Domenico De Massi trata da criação de novas alternativas, livres das limitações da materialidade da descoberta. No capítulo nove de seu livro Criatividade escreve De Massi:

“… A descoberta é limitada por alguns vínculos : … . Já a invenção, pelo contrário, pode prosseguir por infinitas direções, pode abrir infinitos campos e pode seguir infinitos caminhos: tanto os objetivos quanto os itinerários são ilimitados”.

No “Prólogo ao teatro” que abre o Fausto, Goethe sintetizou as implicações que esta dualidade acarreta, ao opor o poeta e sua recusa a toda concessão mundana da poesia, ao diretor e ao bufo, um e outro atentos às expectativas do público — mencionado aqui, significativamente, como die Masse.

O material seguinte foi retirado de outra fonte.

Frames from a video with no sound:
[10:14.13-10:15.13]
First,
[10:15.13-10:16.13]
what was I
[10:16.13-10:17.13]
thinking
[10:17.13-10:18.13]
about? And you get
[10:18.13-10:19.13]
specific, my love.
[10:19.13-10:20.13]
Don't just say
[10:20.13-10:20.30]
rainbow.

As citações acima abordam o mesmo problema: o imediatismo versus o permanente, a corrida pelo dia a dia contra o pensamento buscando o estável, a descoberta de coisas práticas contra a análise embasada e consistente que vai perdurar. Trazendo isto para nossa vida de professores encontramos a pergunta de final de ano:

  • “Pensai: que Universidades queremos?”. Estamos frente ao mesmo dilema apresentado em Fausto: ou uma Universidade para o público atual e para os interesses comerciais atuais “O que brilha nasceu para o instante” ou uma Universidade para abrir horizontes “O genuíno permanece eterno no mundo-adiante”.

Está na hora de mudarmos a visão de mercado e de enfrentarmos a realidade de que propagandas “Faça Direito por R$ 99,90 por mês”, será que é possível fazer direito (desculpem o trocadilho) por R$ 99,90 por mês?. Isto não é solução, é preciso oferecer cursos técnicos com proposta pedagógica adequada, curtos e para a inserção direta no mercado. Do ponto de vista social é essencial que as pessoas com capacidade intelectual e vontade de seguir a carreira de pesquisa tenham esta alternativa, diretamente, sem que sejam limitadas pelas suas condições socioeconômicas; uma Educação Pública de qualidade é essencial para este fim.

Esta é a minha visão sobre o assunto: diferentes modelos de Universidade: uma a Universidade Humboldtiana dedicada à formação de quadros científicos, de pesquisadores e de professores de alto nível, a outra uma Universidade Tecnológica, dedicada a formação de profissionais para atuar diretamente no mercado tudo isto complementado por cursos de formação técnica. O terceiro componente é o empreendedorismo, que não se ensina mas que é uma qualidade inata que pode ser estimulada e apoiada par estruturas paralelas à Universidade ou por um curso mais longo que os atuais incluindo componentes de Administração.

Desta análise saiu o título desta crônica: Precisamos ter Universidades Hulboldtianas para que o Brasil gere pensamento novo e competitivo, hoje pensamento novo é pesquisa de ponta, não há mais pesquisa local o mercado é mundial. Para estas Universidades é preciso tempo para pensar, como mostrei com as citações acima. Outra vertente de mercado é o ensino vocacional, apesar de ambos serem necessários não é possível usar os mesmos critérios de avaliação para ambos. Por outro lado não é possível ter todas as Universidades no modelo ensino-pesquisa por absoluta falta de recursos, tanto humanos quanto financeiros. Felizmente o Governo Federal decidiu que precisamos ter algumas Universidades de Qualidade Mundial, vejamos como prossegue o assunto.